The PCRs have now introduced a new requirement that all contracts between a public body and a main contractor must provide for payment within 30 days of an invoice being undisputed.
Unfortunately, the way in which the PCRs are written does not seem to add very much in a construction context: the 30-day period for payment starts from “the date on which the contracting authority completes any process of verification that the invoice is valid and undisputed”; that process can happen right up to the last date by which any pay less notice may be issued. As this is ordinarily only a few days before the final date for payment, the PCRs themselves do not shorten the payment period.

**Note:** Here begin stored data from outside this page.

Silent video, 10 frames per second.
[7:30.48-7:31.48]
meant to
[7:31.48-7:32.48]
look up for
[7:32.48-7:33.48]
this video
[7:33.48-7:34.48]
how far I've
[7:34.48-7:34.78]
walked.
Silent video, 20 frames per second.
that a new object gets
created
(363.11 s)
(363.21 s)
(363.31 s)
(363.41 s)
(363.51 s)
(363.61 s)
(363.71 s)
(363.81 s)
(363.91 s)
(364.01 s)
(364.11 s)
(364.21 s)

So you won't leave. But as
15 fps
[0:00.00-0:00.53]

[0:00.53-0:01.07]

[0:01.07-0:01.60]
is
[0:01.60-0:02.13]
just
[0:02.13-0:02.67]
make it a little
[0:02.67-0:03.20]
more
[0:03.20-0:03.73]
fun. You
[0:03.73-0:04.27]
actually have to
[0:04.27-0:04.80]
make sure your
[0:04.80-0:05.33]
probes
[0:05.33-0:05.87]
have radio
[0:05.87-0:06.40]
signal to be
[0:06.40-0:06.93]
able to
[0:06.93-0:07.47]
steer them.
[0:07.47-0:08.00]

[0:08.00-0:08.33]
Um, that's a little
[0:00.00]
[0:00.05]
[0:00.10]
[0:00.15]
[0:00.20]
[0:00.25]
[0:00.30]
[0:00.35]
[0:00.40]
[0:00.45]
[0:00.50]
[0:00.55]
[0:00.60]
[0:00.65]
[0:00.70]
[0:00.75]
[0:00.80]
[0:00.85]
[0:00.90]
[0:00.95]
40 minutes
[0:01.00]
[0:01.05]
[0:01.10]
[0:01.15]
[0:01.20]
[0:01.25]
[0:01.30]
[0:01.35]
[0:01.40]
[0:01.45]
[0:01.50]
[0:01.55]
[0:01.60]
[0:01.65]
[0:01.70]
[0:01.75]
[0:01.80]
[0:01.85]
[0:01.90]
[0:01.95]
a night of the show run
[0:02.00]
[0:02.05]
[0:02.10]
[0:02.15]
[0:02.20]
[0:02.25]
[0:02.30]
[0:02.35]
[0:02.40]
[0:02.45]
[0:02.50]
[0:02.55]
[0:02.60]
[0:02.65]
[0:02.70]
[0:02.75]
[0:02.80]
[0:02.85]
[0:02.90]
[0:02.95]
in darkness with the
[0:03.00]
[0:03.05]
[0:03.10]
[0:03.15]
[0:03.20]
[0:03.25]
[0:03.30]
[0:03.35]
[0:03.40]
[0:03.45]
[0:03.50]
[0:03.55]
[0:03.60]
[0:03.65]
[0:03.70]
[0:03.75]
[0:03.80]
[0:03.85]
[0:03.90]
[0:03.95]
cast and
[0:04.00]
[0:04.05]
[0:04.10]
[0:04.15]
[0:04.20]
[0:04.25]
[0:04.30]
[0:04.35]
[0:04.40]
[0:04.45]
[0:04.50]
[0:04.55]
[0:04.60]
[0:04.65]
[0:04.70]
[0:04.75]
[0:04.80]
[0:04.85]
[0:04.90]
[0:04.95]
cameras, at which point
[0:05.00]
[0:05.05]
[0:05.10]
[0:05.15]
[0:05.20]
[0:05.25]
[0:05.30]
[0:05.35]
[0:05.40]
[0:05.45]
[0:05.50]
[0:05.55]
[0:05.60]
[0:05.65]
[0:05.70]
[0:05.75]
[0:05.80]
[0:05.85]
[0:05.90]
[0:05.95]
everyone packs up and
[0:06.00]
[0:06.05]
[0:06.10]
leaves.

"The problem again at SME level is one of enforcement: is the upfront cost of adjudication going to be value for money and is a litigious reputation going to assist your company in winning business?"
Equally, the guidance issued by the Crown Commercial Service is unclear in the context of a Construction Act compliant payment mechanism. First, the guidance says that “contracting authorities should verify invoices in seven calendar days of receipt”, which would give an employer much less time than the Construction Act scheme provides within which to verify any works carried out.
Then, the guidance echoes the PCRs, stating that “the 30 calendar days period starts on the date the contracting authority deems the invoice to be valid and undisputed” but also that contracting authorities “should verify, accept and pay within the 30-day period”. The two statements are contradictory.
Thankfully, the guidance itself notes that it has “been prepared to provide general guidance only” and “does not constitute legal advice”.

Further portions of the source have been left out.